Records shown —

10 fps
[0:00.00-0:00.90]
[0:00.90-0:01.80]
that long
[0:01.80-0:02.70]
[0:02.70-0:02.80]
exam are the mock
---
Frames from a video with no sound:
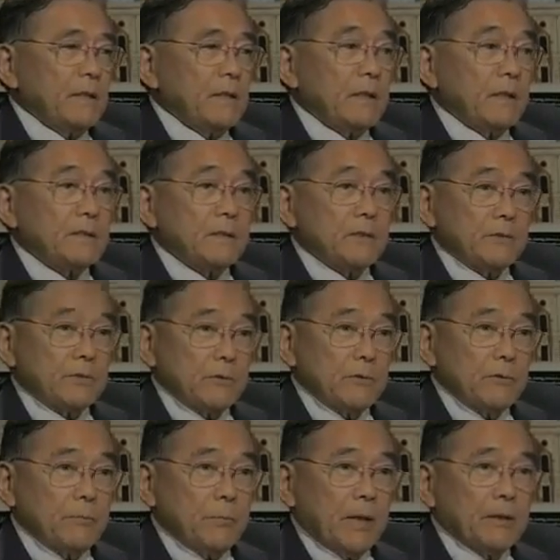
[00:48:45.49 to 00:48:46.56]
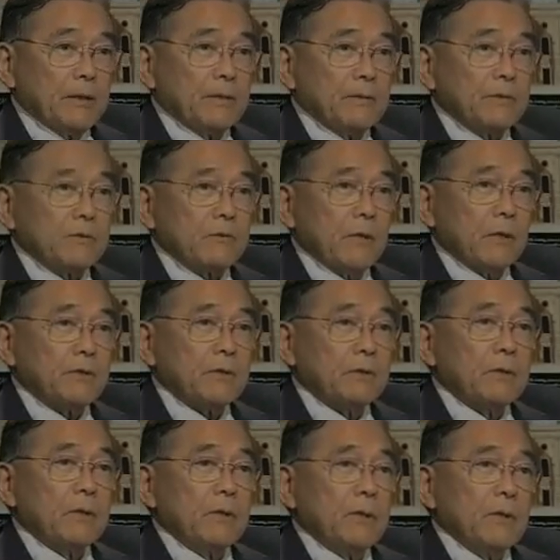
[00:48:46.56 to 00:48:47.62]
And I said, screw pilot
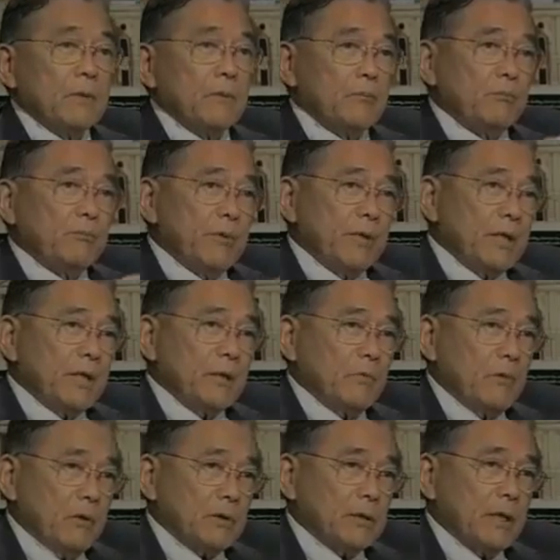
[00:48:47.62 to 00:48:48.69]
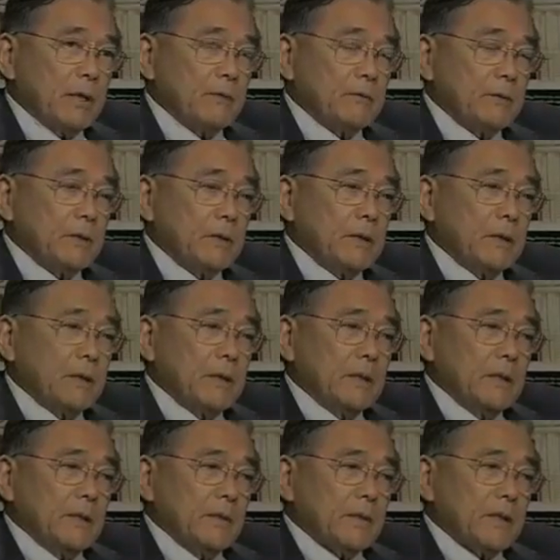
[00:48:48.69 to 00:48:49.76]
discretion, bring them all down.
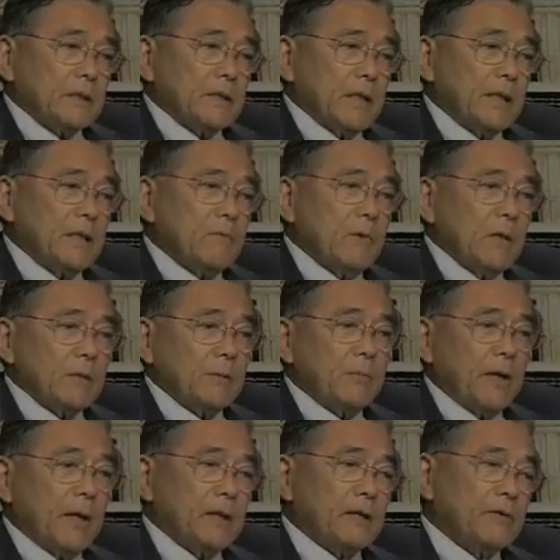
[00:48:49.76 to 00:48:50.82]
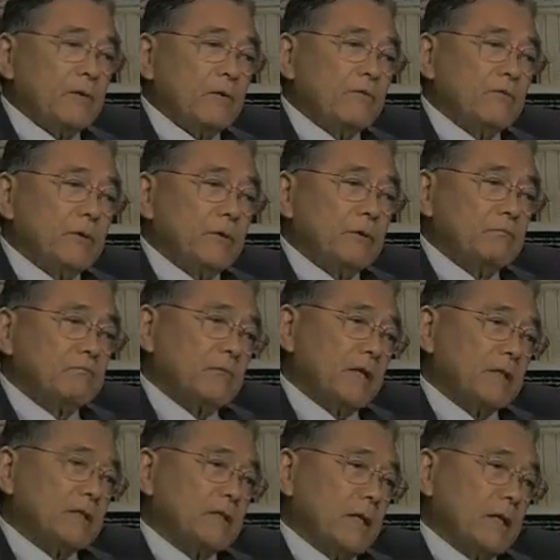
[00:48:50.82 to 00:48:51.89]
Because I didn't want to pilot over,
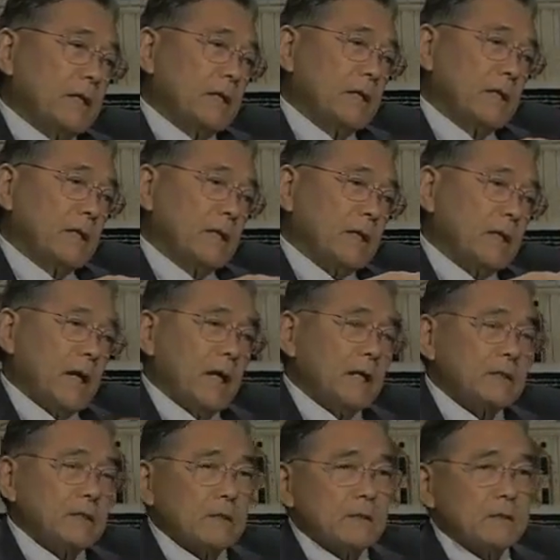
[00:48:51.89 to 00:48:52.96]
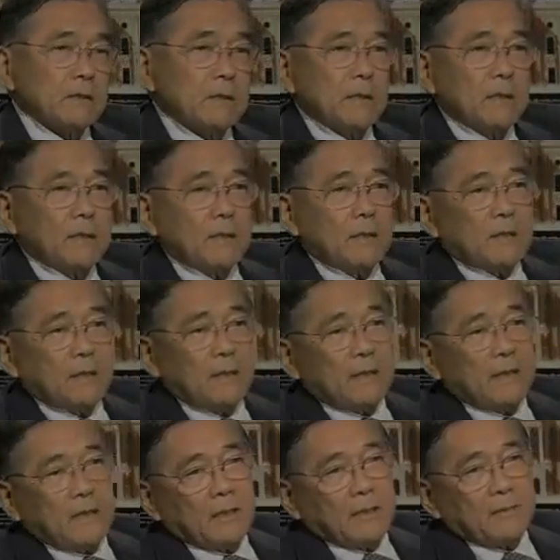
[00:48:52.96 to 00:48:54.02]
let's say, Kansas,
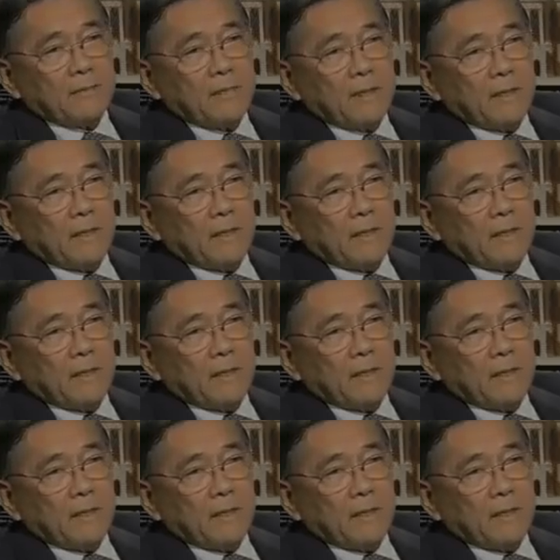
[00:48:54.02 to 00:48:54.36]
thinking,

Directions — Word for word, repeat the lines above from the one with "[00:48:45.49 to 00:48:46.56]" through the one with "[00:48:49.76 to 00:48:50.82]", and nothing beyond them. Omit the pictures.

Answer space —
[00:48:45.49 to 00:48:46.56]
[00:48:46.56 to 00:48:47.62]
And I said, screw pilot
[00:48:47.62 to 00:48:48.69]
[00:48:48.69 to 00:48:49.76]
discretion, bring them all down.
[00:48:49.76 to 00:48:50.82]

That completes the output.